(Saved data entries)
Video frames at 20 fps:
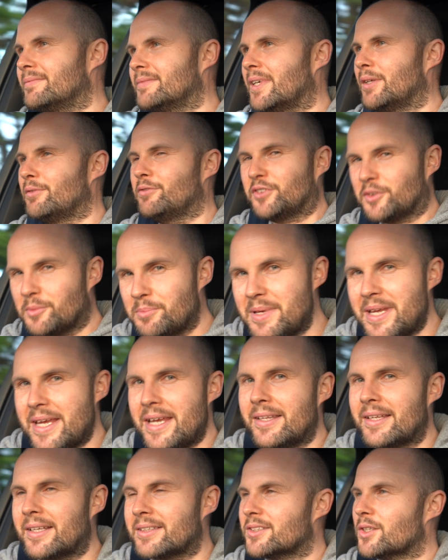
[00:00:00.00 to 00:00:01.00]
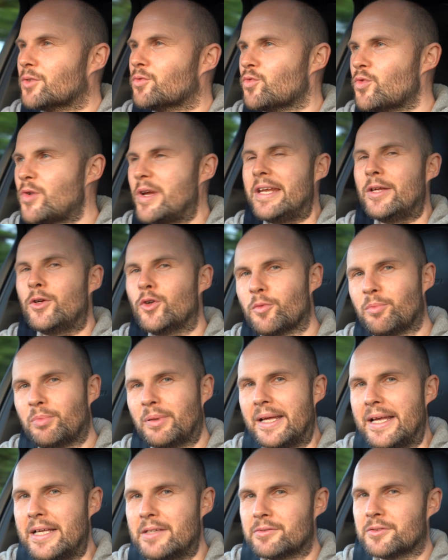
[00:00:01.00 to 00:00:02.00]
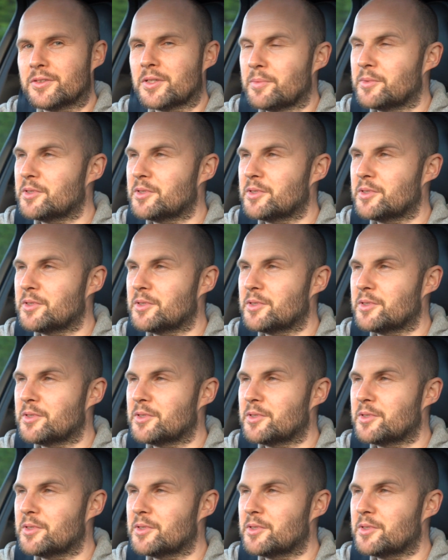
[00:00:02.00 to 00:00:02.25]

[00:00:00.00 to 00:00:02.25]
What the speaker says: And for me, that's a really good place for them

---

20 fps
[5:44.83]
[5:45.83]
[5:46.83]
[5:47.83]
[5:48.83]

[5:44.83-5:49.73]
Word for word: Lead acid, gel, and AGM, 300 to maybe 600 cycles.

- **Task requirements**: An exact copy is needed of the stretch above that opens with the line containing "Video frames at" and closes with the line containing "What the speaker"; the pictures are not part of it.

- **Response box**:
Video frames at 20 fps:
[00:00:00.00 to 00:00:01.00]
[00:00:01.00 to 00:00:02.00]
[00:00:02.00 to 00:00:02.25]

[00:00:00.00 to 00:00:02.25]
What the speaker says: And for me, that's a really good place for them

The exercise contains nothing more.